Para chegar a essa discussão, fui lá na literatura conceitual da natureza da profissão, pegando o livro O que é jornalismo, escrito pelo então jornalista Clóvis Rossi, um dos mais premiados e atuantes jornalistas da nossa história recente.


“Jornalismo, independentemente de qualquer definição acadêmica, é uma fascinante batalha pela conquista das mentes e corações de seus alvos: leitores, telespectadores ou ouvintes”.


Então, diferente do que pode se ter ideia, o jornalismo não está livre de direções, ideologias ou interesses. Tanto dos próprios jornalistas, quanto dos seus diretores ou dos anunciantes interesses dos quais estão submetidos. Abordar ou não abordar um tema já faz parte da escolha do que é considerado importante ou menos importante.


O nosso jornalismo de massa teve como influência o jornalismo norte-americano, que tem como lema alcançar o mito da neutralidade, da objetividade, como se fosse possível fazê-lo.


A regra é: sempre abordar um fato um tema, sob dois ou mais ângulos, com fontes plurais, de diferentes contextos, deixando para o leitor tomar a posição e a própria conclusão. Teria o expectador ferramentas para fazer isso, principalmente no caso da televisão, por exemplo, que pouco tempo ou interação permite com quem recebe a informação?


Não sou contra a pluralidade de fontes, sou a favor, e compreendo a importância disso. Mas também não creio que a pluralidade por si só resolve o problema da presença ou ausência de ideologias e direções, ou mesmo das paixões de seus autores, no caso dos jornalistas.


Sabemos que o jornalismo de massa, por exemplo, foi por muito tempo conivente com a ditadura. Por muito tempo. Apontar as atrocidades da ditadura, na época, seria tomar partido? Ser de esquerda, comunista, parcial?
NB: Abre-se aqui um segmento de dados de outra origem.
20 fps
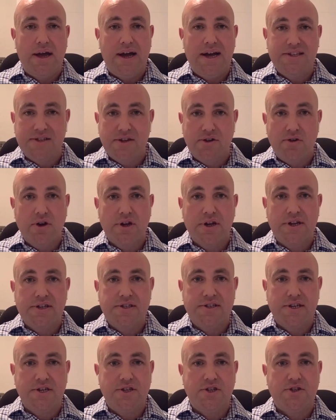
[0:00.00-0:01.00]
As an
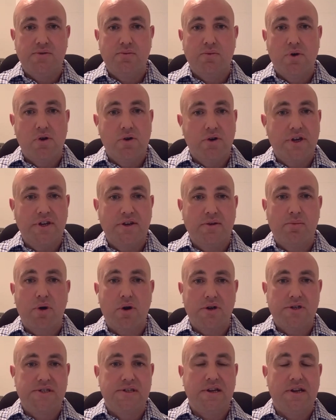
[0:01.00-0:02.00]
organization, we're looking to
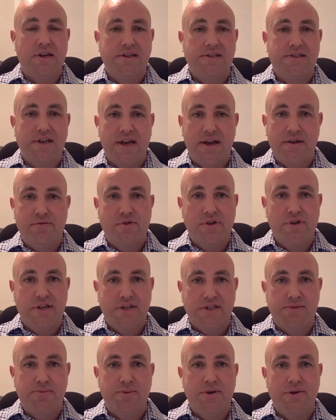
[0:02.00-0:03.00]
personalize every
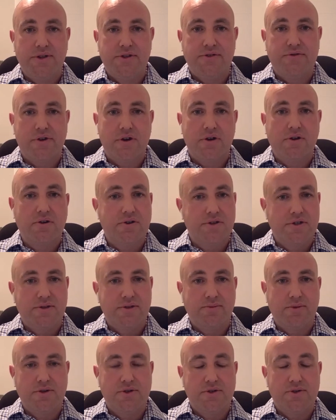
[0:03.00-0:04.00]
experience for our
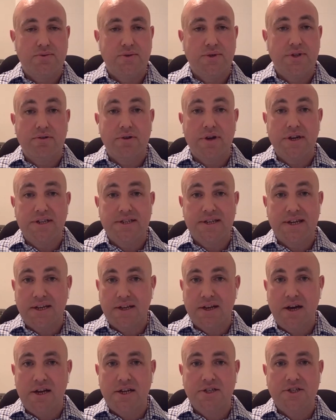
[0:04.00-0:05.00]
customers with the right
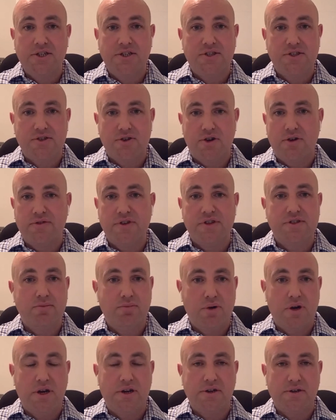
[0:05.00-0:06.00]
technology, service,
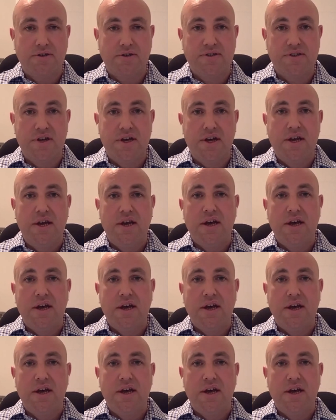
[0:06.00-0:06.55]
and products.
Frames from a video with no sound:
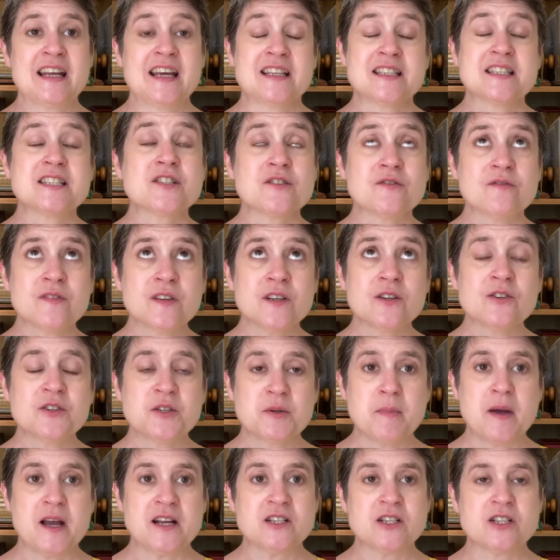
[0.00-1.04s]
had severe
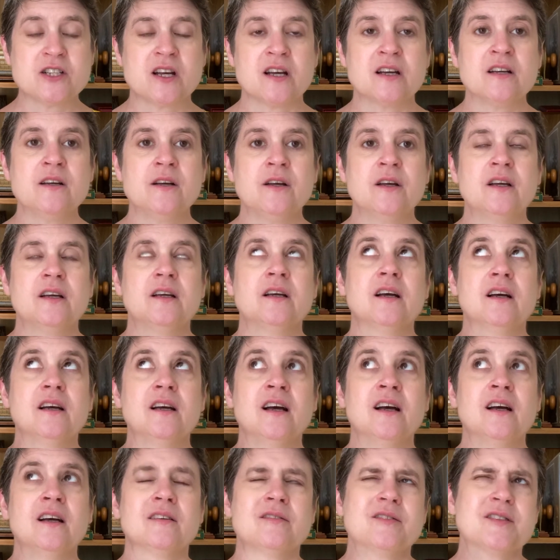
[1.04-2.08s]
dementia.
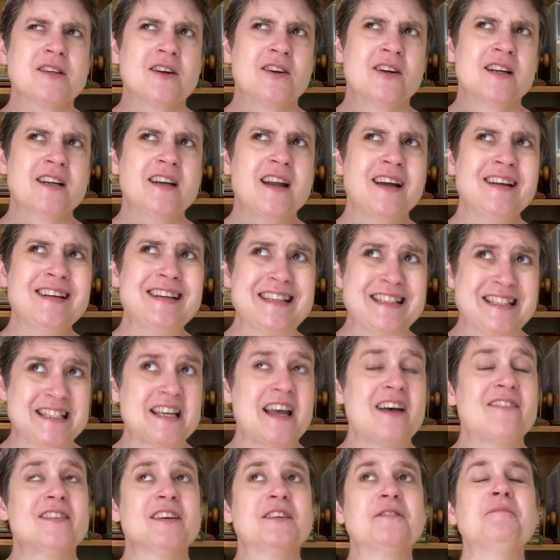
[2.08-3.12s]
Uh, sorry,
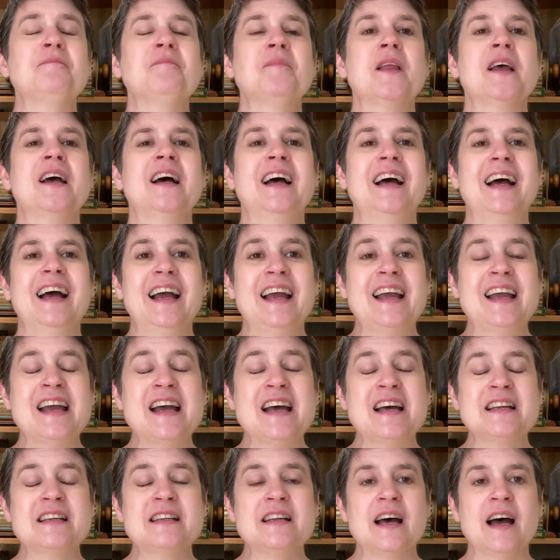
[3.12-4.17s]
ninety-seven.
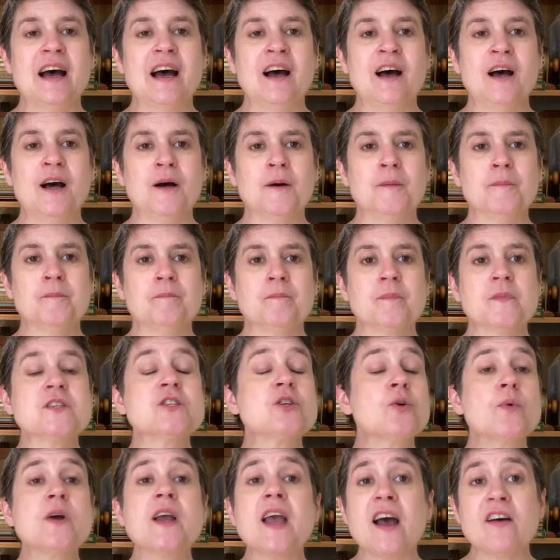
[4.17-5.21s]
And um, so
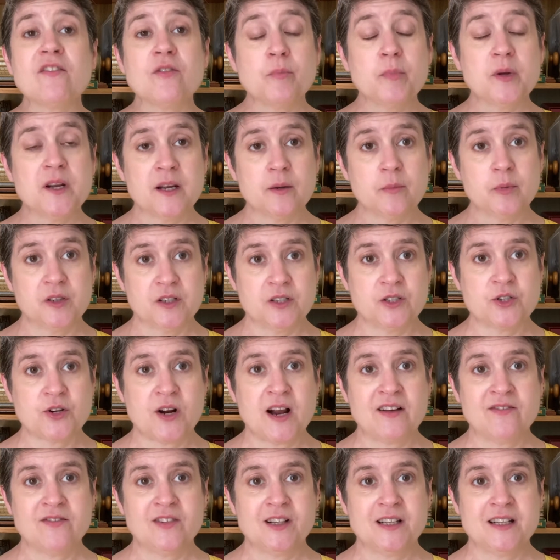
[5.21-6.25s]
we haven't been able to
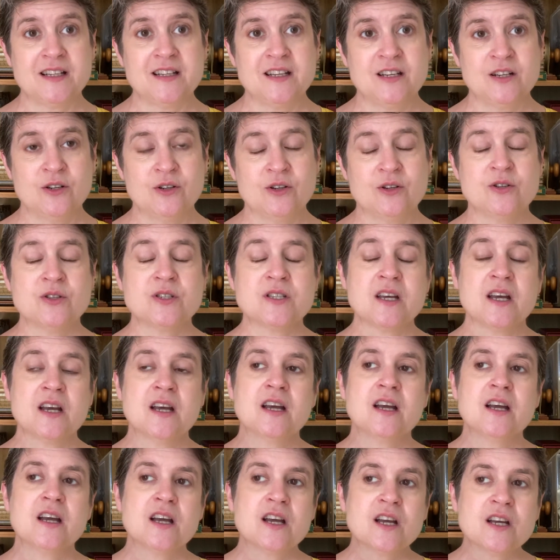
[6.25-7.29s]
travel in years.
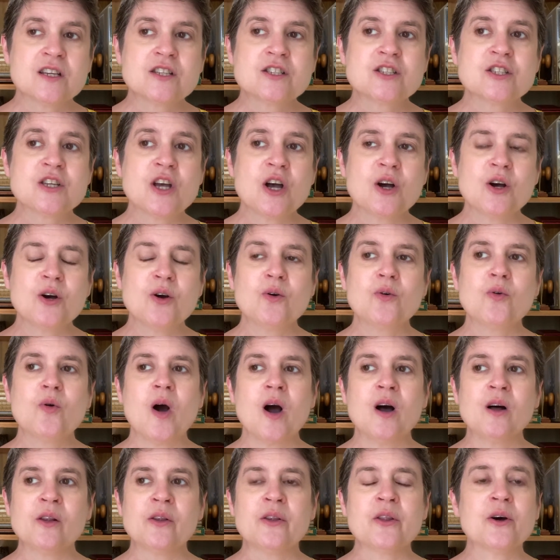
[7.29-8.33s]
So
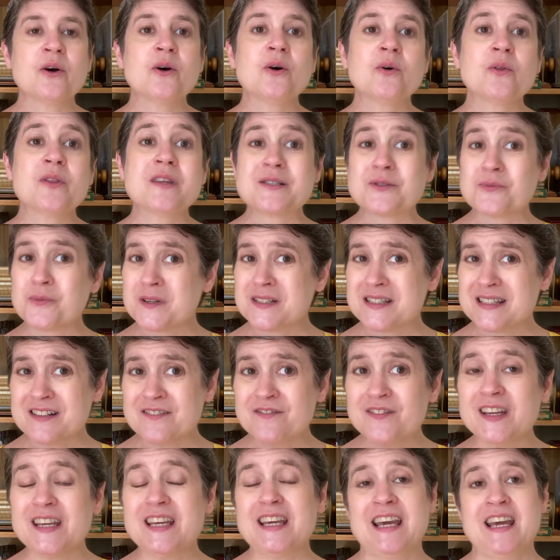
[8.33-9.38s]
although this wasn't a
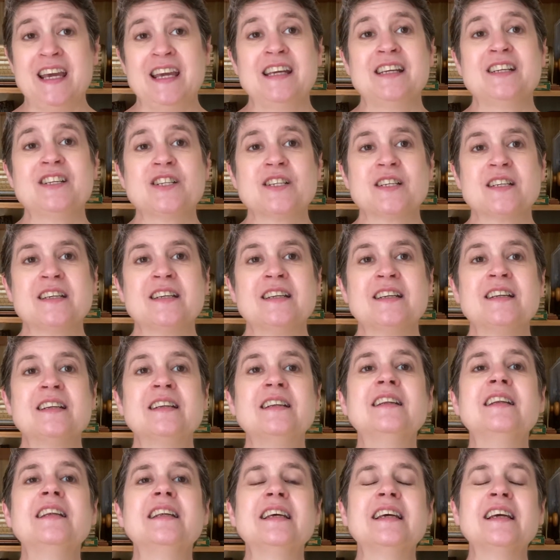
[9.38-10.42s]

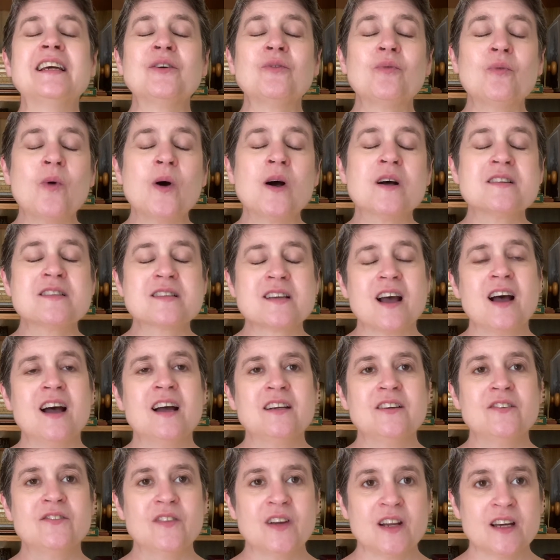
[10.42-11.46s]
vacation, it was
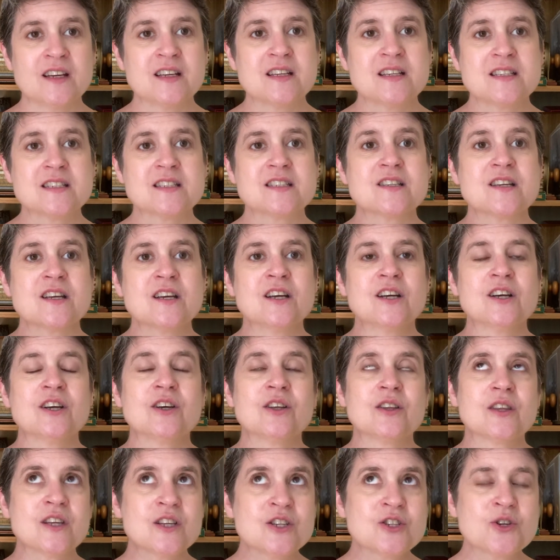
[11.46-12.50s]
kind of nice,
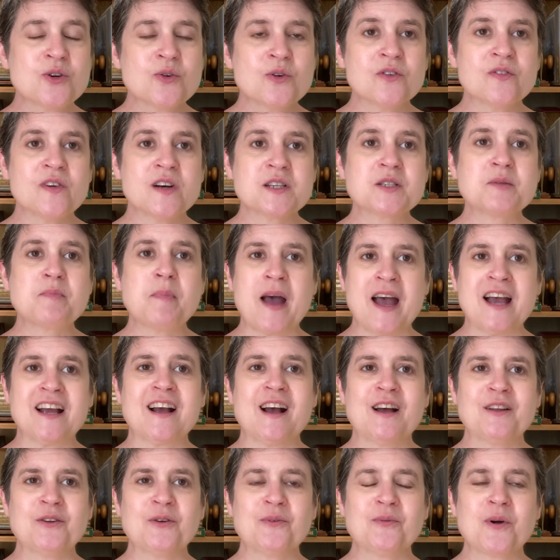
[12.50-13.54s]
the two of us back
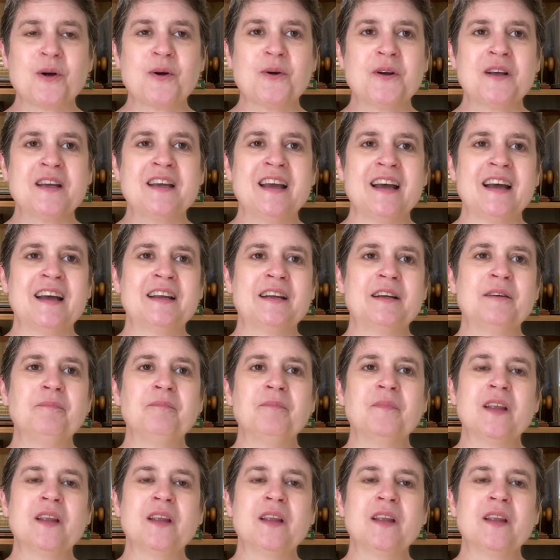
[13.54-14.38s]
on the road again,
E então, penso aqui com meus botões. Nos dias atuais, quais são as omissões ou os negacionismos que estamos a fazer para atingir a tal da imparcialidade ou a neutralidade? E quantos males podem os veículos deixarem de apontar para chegar na tal neutralidade e passar a ideia de “verdade” ao leitor?


Não há respostas prontas aqui, já digo de antemão.


Você vê feminismo e racismo em tudo?


Retomando ao tema que eu inicio o texto, racismo. É um tema que tem sido cada vez mais abordado pela imprensa, o que considero importantíssimo. Muito desta cobertura é consequência da ênfase e da resistência de intelectuais negros que não se calaram e não se calam, exigindo o seu protagonismo nas narrativas.


No que se refere à abordagem feminista, a revista AZMina é extremamente educativa e aborda os fatos cotidianos sob a perspectiva da mulher em seus direitos de igualdade, sendo um instrumento importante para quem deseja compreender o mundo a partir da experiência da mulher.


Mas você vê feminismo em tudo? Você vê racismo em tudo?


Se nos espaços de poder, ainda não conseguimos equilibrar de forma mais equânime raça e gênero, enquanto a maioria da população é negra e mulher, no Brasil, sim, será preciso discutir racismo e feminismo.


Aproveitando, recomendo a leitura de Quem tem medo do feminismo negro, da Djamila Ribeiro, e do Pequeno Manual Anti-racista. Aliás, já é hora destes livros serem distribuídos nas escolas como base para a formação de cidadãos brasileiros.